## WHAT THE TASK REQUIRES
Every entry, start to finish, should be printed verbatim without pictures.
---------- DATA TO USE ----------
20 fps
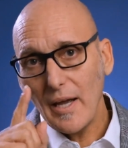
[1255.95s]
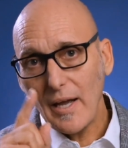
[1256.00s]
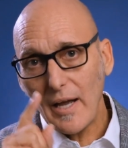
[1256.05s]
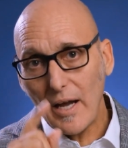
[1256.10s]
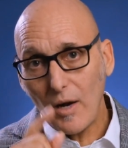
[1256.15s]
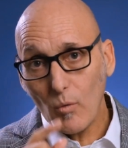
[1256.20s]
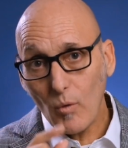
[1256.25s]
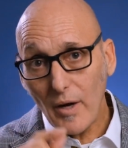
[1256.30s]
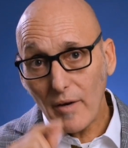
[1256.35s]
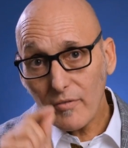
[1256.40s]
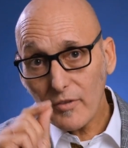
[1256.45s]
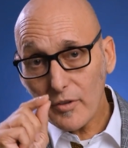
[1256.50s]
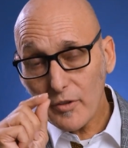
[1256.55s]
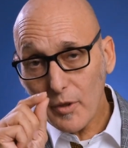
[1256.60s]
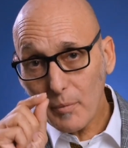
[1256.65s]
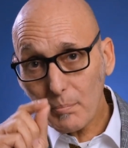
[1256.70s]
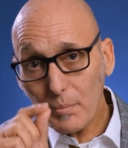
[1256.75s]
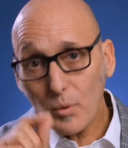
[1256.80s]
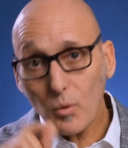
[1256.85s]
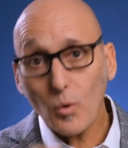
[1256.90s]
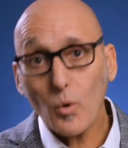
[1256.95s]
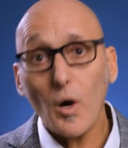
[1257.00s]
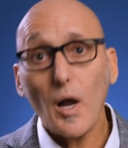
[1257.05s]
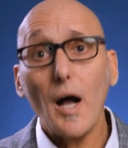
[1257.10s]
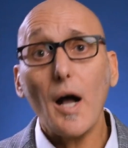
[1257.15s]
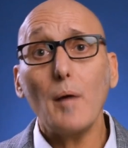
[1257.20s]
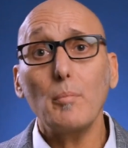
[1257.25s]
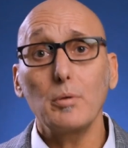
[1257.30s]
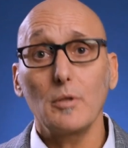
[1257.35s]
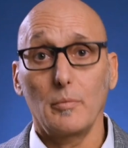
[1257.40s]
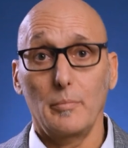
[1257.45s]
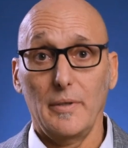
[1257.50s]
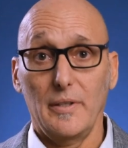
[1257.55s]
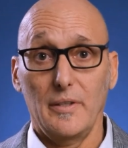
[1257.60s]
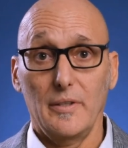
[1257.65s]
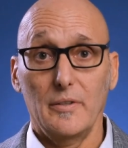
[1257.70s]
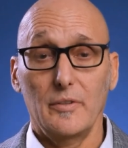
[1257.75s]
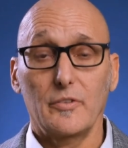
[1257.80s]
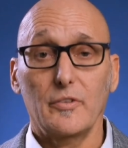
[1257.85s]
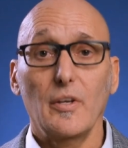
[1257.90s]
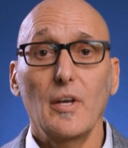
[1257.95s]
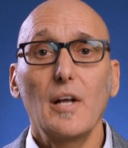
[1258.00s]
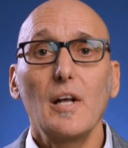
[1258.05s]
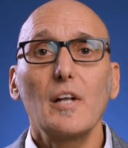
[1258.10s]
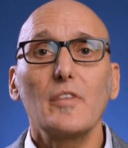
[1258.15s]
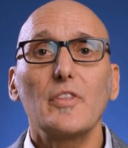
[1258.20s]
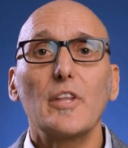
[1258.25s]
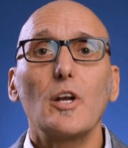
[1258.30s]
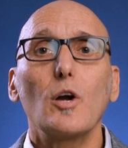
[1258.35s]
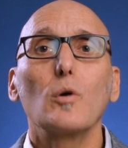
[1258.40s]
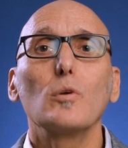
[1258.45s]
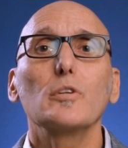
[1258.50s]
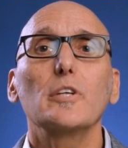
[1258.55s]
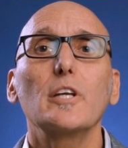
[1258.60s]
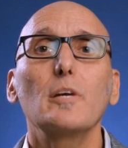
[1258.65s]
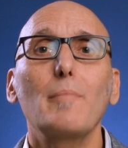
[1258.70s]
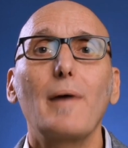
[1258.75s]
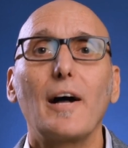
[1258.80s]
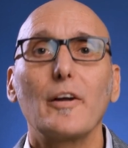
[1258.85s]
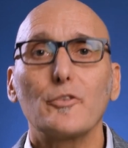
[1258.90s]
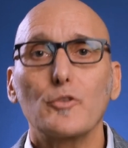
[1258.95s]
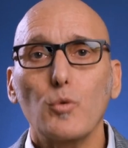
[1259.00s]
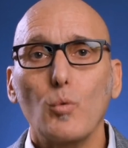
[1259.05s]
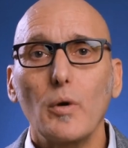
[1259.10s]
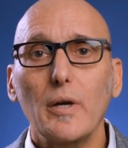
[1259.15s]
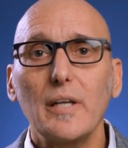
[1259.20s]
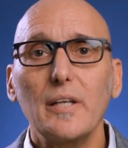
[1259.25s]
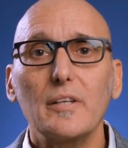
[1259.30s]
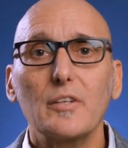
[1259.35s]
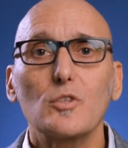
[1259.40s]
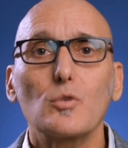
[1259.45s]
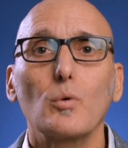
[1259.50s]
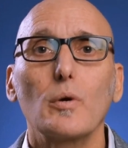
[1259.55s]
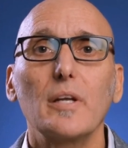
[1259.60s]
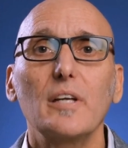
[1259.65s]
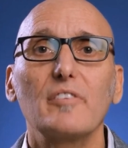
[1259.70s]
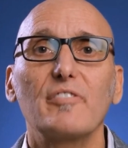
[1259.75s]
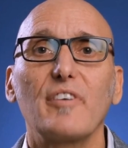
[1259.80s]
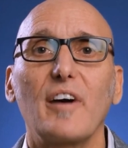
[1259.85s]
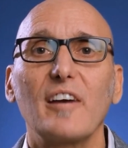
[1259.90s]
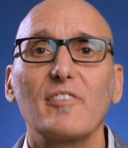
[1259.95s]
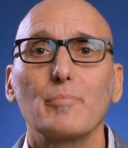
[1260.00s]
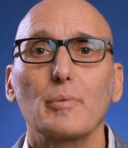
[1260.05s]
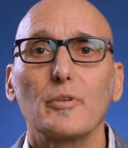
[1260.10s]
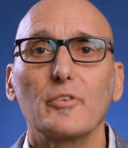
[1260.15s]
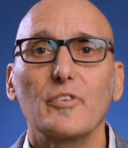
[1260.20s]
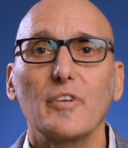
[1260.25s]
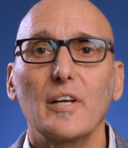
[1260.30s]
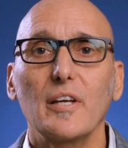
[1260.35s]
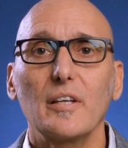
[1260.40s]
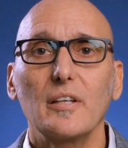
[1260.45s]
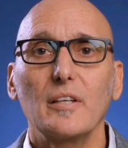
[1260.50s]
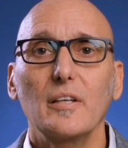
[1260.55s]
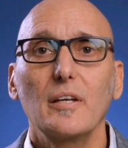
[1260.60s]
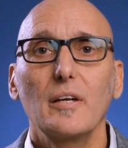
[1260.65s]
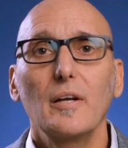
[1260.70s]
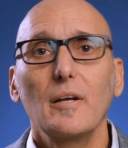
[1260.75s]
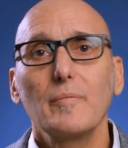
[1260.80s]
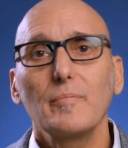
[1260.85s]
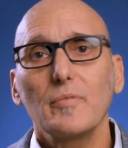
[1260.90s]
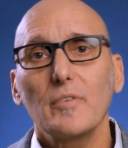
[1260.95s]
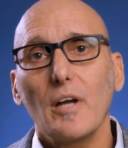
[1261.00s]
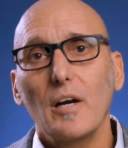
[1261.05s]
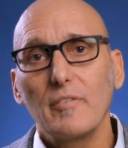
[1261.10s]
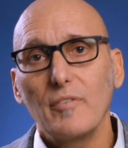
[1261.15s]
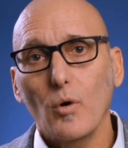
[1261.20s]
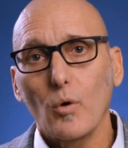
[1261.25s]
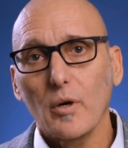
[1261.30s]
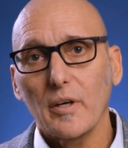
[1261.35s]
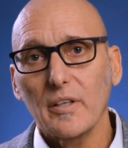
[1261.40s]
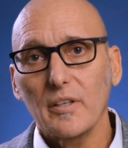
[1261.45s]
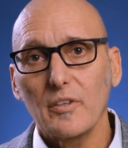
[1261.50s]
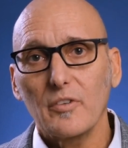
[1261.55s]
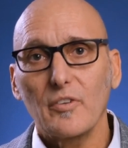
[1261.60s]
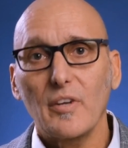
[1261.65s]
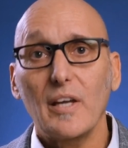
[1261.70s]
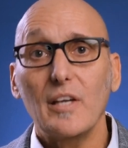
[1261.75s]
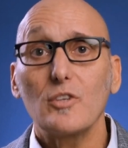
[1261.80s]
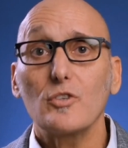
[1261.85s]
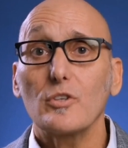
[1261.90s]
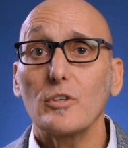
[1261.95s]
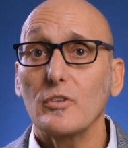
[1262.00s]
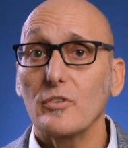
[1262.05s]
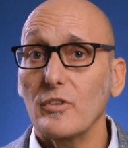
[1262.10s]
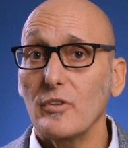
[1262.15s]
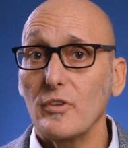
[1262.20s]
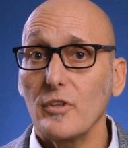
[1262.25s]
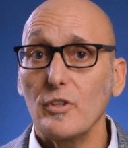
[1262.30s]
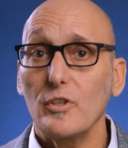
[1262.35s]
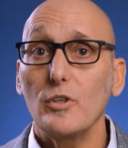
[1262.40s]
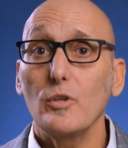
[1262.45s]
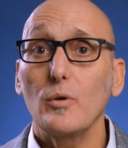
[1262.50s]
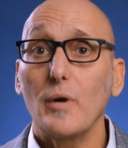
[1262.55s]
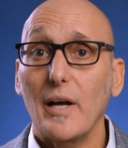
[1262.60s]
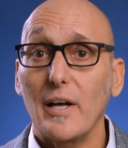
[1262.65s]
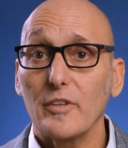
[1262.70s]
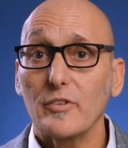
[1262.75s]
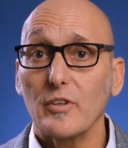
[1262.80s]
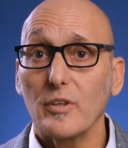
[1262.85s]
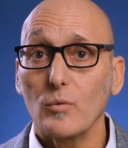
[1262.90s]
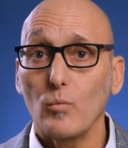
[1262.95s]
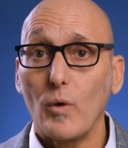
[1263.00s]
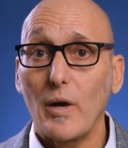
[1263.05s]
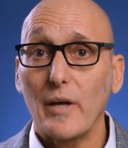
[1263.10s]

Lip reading: However, the problem is that only about 20 to 25% of organizations in the US and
----------
## WRITTEN SOLUTION
20 fps
[1255.95s]
[1256.00s]
[1256.05s]
[1256.10s]
[1256.15s]
[1256.20s]
[1256.25s]
[1256.30s]
[1256.35s]
[1256.40s]
[1256.45s]
[1256.50s]
[1256.55s]
[1256.60s]
[1256.65s]
[1256.70s]
[1256.75s]
[1256.80s]
[1256.85s]
[1256.90s]
[1256.95s]
[1257.00s]
[1257.05s]
[1257.10s]
[1257.15s]
[1257.20s]
[1257.25s]
[1257.30s]
[1257.35s]
[1257.40s]
[1257.45s]
[1257.50s]
[1257.55s]
[1257.60s]
[1257.65s]
[1257.70s]
[1257.75s]
[1257.80s]
[1257.85s]
[1257.90s]
[1257.95s]
[1258.00s]
[1258.05s]
[1258.10s]
[1258.15s]
[1258.20s]
[1258.25s]
[1258.30s]
[1258.35s]
[1258.40s]
[1258.45s]
[1258.50s]
[1258.55s]
[1258.60s]
[1258.65s]
[1258.70s]
[1258.75s]
[1258.80s]
[1258.85s]
[1258.90s]
[1258.95s]
[1259.00s]
[1259.05s]
[1259.10s]
[1259.15s]
[1259.20s]
[1259.25s]
[1259.30s]
[1259.35s]
[1259.40s]
[1259.45s]
[1259.50s]
[1259.55s]
[1259.60s]
[1259.65s]
[1259.70s]
[1259.75s]
[1259.80s]
[1259.85s]
[1259.90s]
[1259.95s]
[1260.00s]
[1260.05s]
[1260.10s]
[1260.15s]
[1260.20s]
[1260.25s]
[1260.30s]
[1260.35s]
[1260.40s]
[1260.45s]
[1260.50s]
[1260.55s]
[1260.60s]
[1260.65s]
[1260.70s]
[1260.75s]
[1260.80s]
[1260.85s]
[1260.90s]
[1260.95s]
[1261.00s]
[1261.05s]
[1261.10s]
[1261.15s]
[1261.20s]
[1261.25s]
[1261.30s]
[1261.35s]
[1261.40s]
[1261.45s]
[1261.50s]
[1261.55s]
[1261.60s]
[1261.65s]
[1261.70s]
[1261.75s]
[1261.80s]
[1261.85s]
[1261.90s]
[1261.95s]
[1262.00s]
[1262.05s]
[1262.10s]
[1262.15s]
[1262.20s]
[1262.25s]
[1262.30s]
[1262.35s]
[1262.40s]
[1262.45s]
[1262.50s]
[1262.55s]
[1262.60s]
[1262.65s]
[1262.70s]
[1262.75s]
[1262.80s]
[1262.85s]
[1262.90s]
[1262.95s]
[1263.00s]
[1263.05s]
[1263.10s]

Lip reading: However, the problem is that only about 20 to 25% of organizations in the US and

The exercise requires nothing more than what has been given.